Return the data word for word. Pictures are to be omitted.

Information supplied START

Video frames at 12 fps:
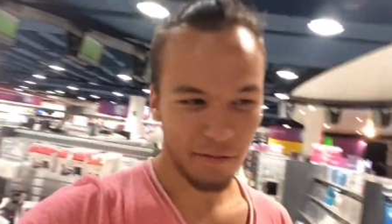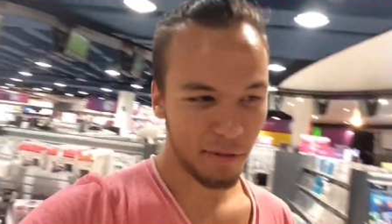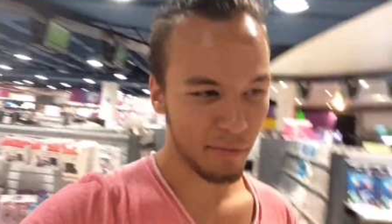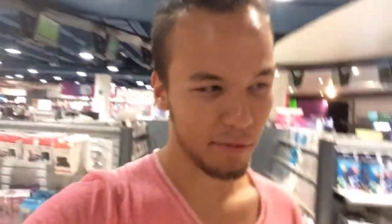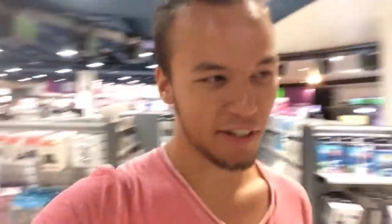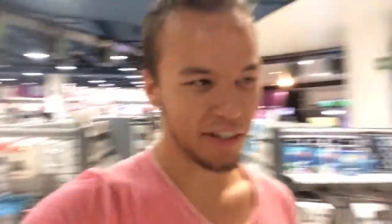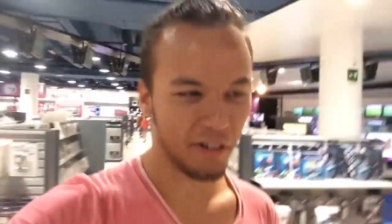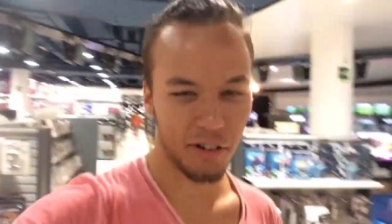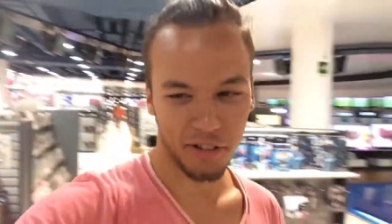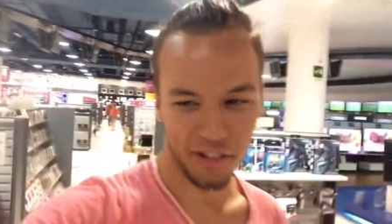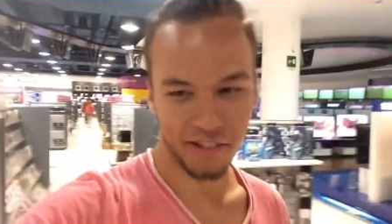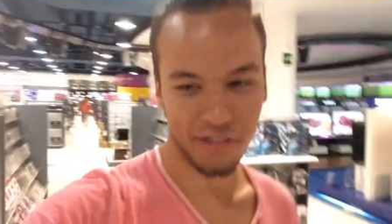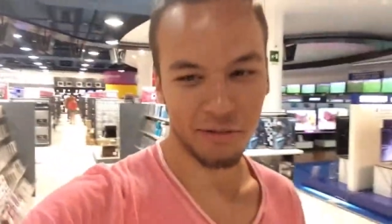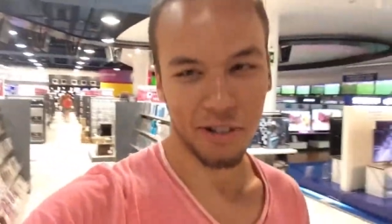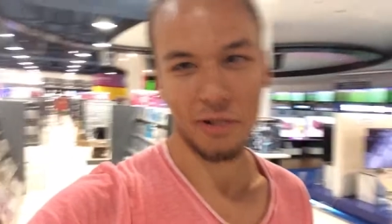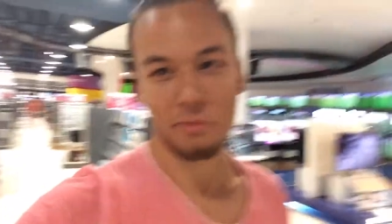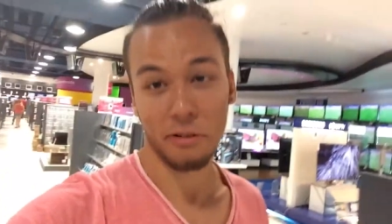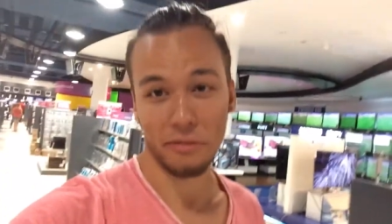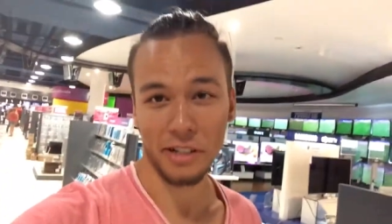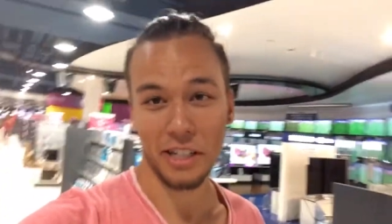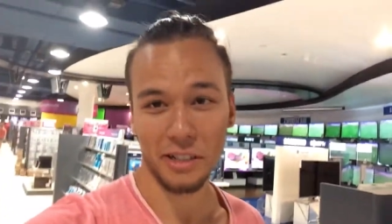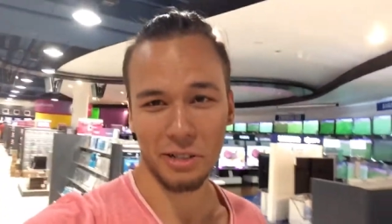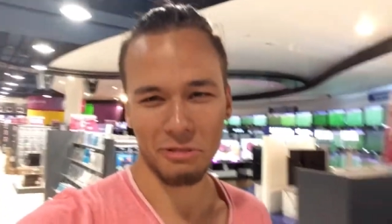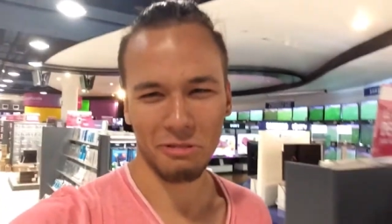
people I know that watch my video.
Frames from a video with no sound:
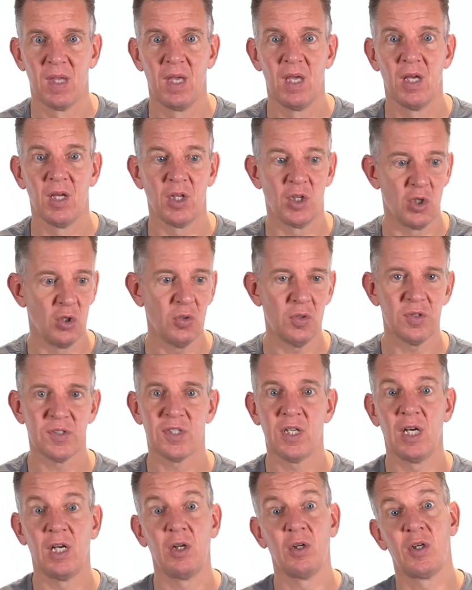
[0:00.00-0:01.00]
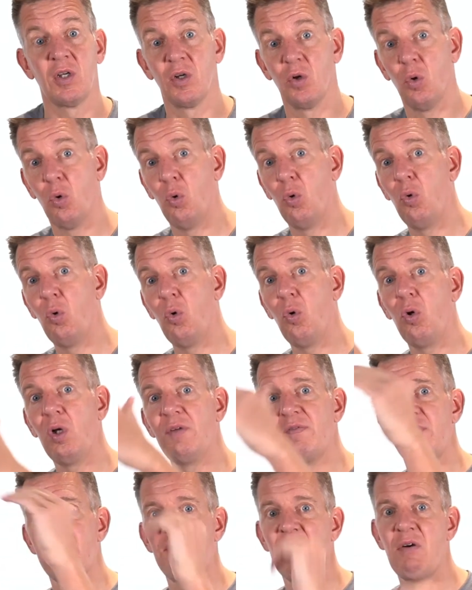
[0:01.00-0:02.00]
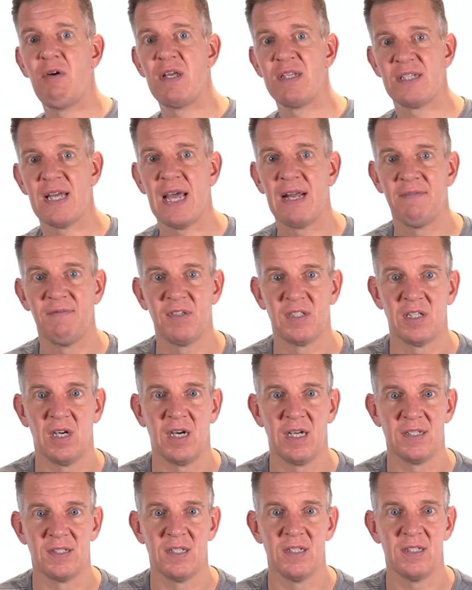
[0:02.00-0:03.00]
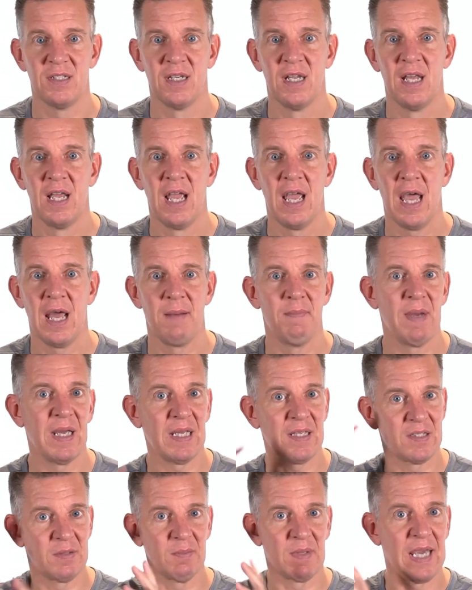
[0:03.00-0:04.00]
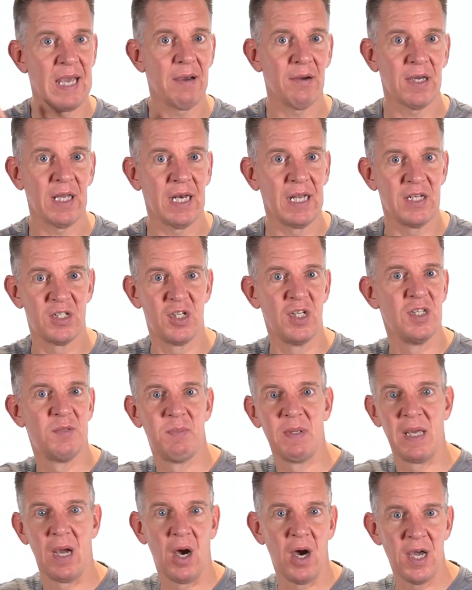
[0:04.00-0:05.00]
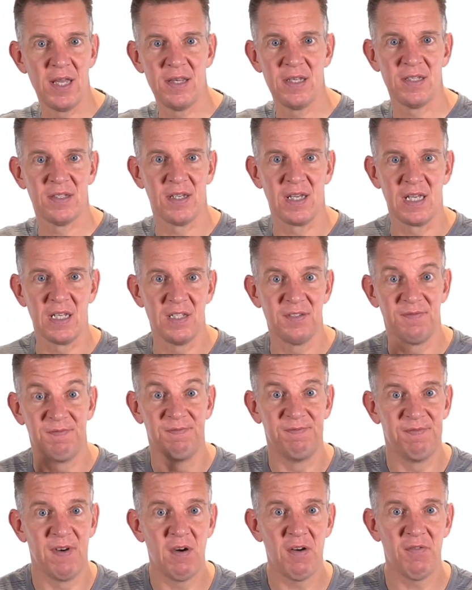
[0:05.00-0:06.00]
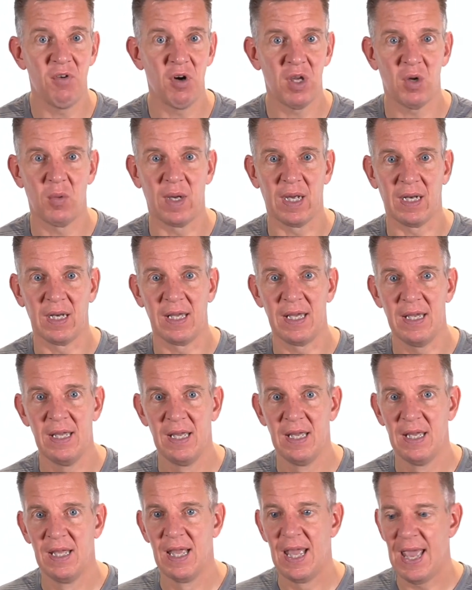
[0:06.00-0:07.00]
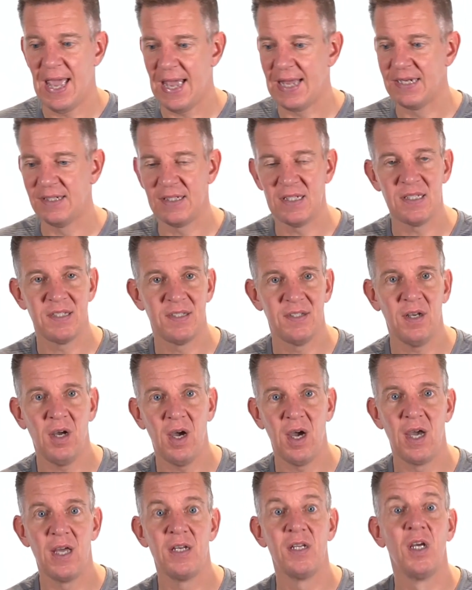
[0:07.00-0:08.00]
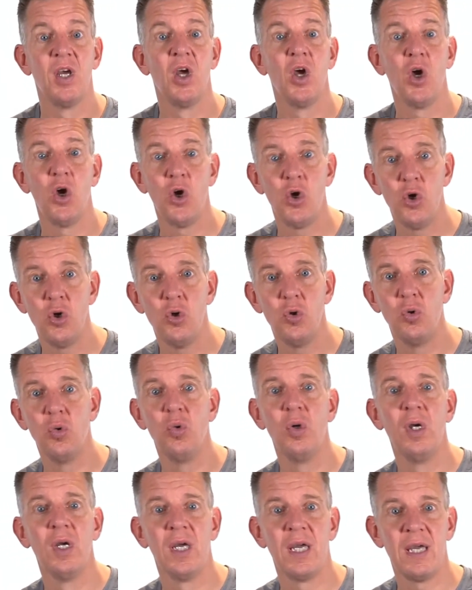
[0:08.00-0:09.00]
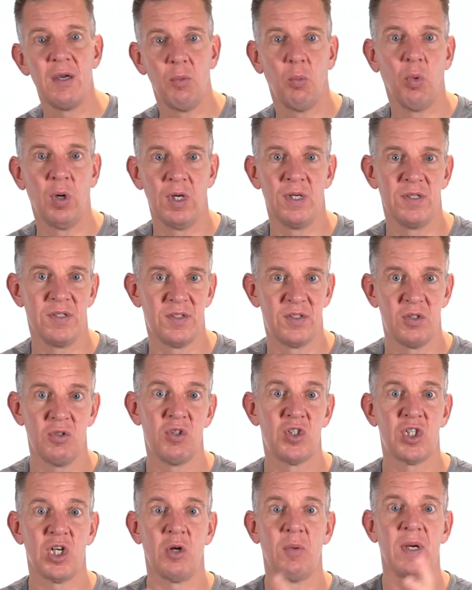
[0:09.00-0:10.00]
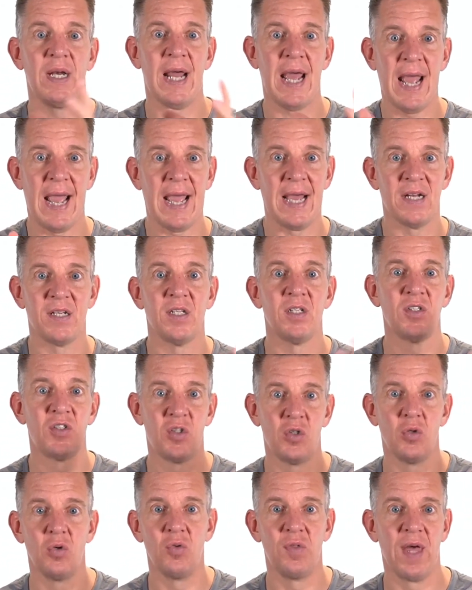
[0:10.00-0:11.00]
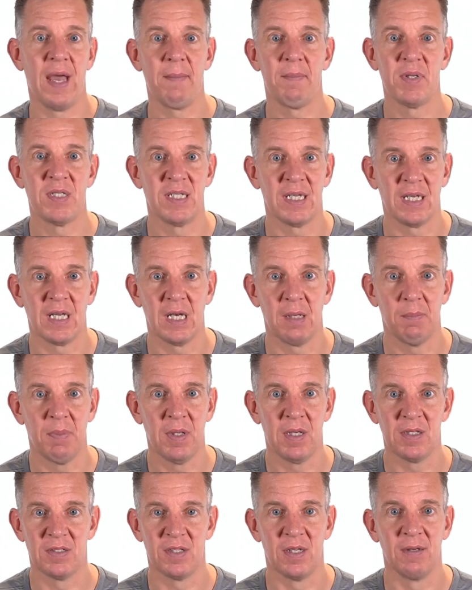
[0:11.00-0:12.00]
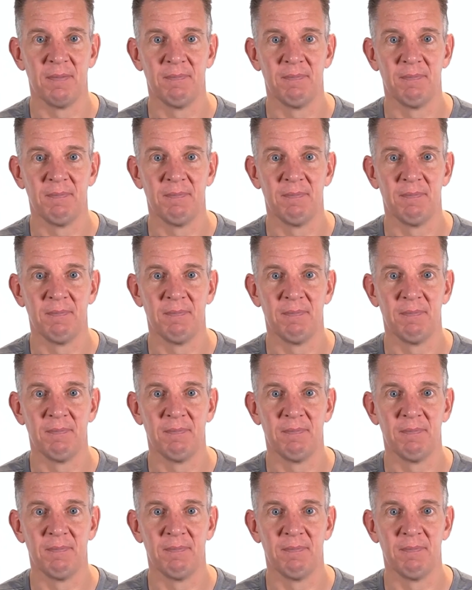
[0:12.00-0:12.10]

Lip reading: Google's going to look at all of the various advertisers and make some calculations behind the scenes very, very quickly and decide who it wants to show an ad to that particular person.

Information supplied END

• Solution for this problem:
Video frames at 12 fps:
people I know that watch my video.
Frames from a video with no sound:
[0:00.00-0:01.00]
[0:01.00-0:02.00]
[0:02.00-0:03.00]
[0:03.00-0:04.00]
[0:04.00-0:05.00]
[0:05.00-0:06.00]
[0:06.00-0:07.00]
[0:07.00-0:08.00]
[0:08.00-0:09.00]
[0:09.00-0:10.00]
[0:10.00-0:11.00]
[0:11.00-0:12.00]
[0:12.00-0:12.10]

Lip reading: Google's going to look at all of the various advertisers and make some calculations behind the scenes very, very quickly and decide who it wants to show an ad to that particular person.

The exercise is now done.